ARPU for NOW was HK$114 (about 11.5 euros) at the end of 2005. The success of TV has also driven growth in broadband connections, which have risen 20% in each of the last three six-month periods. Arena said NOW is on track to break even on an EBITDA basis for its content by the end of 2006.
One of the keys to this success is getting customers to buy more channels rather than the a la carte and mini-packs of content used to launch the service two years ago. "We now offer value packs, where for HK$388 customers can get everything," said Arena.
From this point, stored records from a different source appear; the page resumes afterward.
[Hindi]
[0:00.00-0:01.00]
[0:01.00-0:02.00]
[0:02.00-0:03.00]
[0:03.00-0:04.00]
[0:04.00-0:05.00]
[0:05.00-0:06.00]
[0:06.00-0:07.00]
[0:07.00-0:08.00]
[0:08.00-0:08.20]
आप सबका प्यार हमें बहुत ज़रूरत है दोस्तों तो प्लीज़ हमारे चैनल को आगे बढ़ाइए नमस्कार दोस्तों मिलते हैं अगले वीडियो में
Fagan said to be serious in IPTV you need to have at least 100 channels; PCCW now has 110.
Arena also unveiled plans to begin real-time mobile TV broadcasts to PCCW Mobile's 3G customers, using Cell Multimedia Broadcast technology newly developed by Huawei.
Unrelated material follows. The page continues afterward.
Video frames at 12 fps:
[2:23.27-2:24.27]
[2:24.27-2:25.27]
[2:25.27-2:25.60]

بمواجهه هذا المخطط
As well as carrying a home-grown, 24-hour business news channel, the 120,000 customers trialling PCCW's 3G service for free can watch the ESPN and Star Sports channels they already get on the carrier's IPTV service, and English Premier League football matches.
But while PCCW has made some headway, other operators have significant issues to overcome before they begin to emulate its IPTV success.
As television services become more sophisticated, content rights become more difficult to negotiate, particularly over multiple platforms.
"If content owners see further exploitation of their content, they will want more money for it," said Ringo Chan, vice president, greater China, at Turner Broadcasting System Asia Pacific.
John McLellan, a partner at legal firm Haldanes, highlighted some of the problems when navigating contract negotiations. "If you take television rights, do you also take 3G for football? And then web streaming rights are often done separately," he asked.
Telco lawyers are struggling to put these deals in place, said PCCW's Fagan. "Most traditional telco lawyers are out of their depth," he commented.
Fagan said it is important for legal teams to work closely with business teams to ensure they are clear what they are trying to achieve. "PCCW built a contract template for content negotiations which helps to distil the business model," said Fagan. "Sport is real time and therefore totally different - with bidding high risk and high stakes."
Craig Zimblus, president and chief operating officer of Anytime, a video-on-demand movie channel, said one option for telcos is to use content aggregators. "It takes away the pain of dealing with major content owners and studios. You know you are doing it legally and it is scalable," he said.
A report from the European Cable Communications Association, Economic Impact of Copyright for Cable Operators in Europe, said copyright collection societies can be effective but adds that they "may also cause market distortions since they have virtual monopoly positions in many EU countries".
PCCW produces its own business news channel, employing 100 people, which gets round the problem of cross-platform licensing. "Content licensing is the core foundation of the IPTV business," said Fagan. "Don't delay [securing content] as it will just shore up the incumbents."
Another contentious area is geographical rights: Internet-based distribution can often circumvent the national barriers that content owners have traditionally applied.
"More deals will be done on language or device, and geographical barriers will blur in the future," said Jeffery Soong, chief executive of Hong Kong based IPTV consultancy BNS. "The technology is already there and it's just a matter of reaching the necessary agreements."
Piracy is another major problem in Asia. According to Simon Twiston Davies, chief executive of the Cable and Satellite Broadcasting Association of Asia, losses to piracy for the content industry were around US$1.06 billion last year.
"The industry has shied away from a linear technology for security," said John Mederios, vice president government relations and regulatory affairs at CASBAA. "Instead we [CASBAA] have issued technical guidelines and a set of standards of what security and protection should do."
This also makes life harder for new pay-TV entrants. One delegate representing an Indian IPTV company said in his 20 years' experience no matter what measures were implemented, "the pirates always win".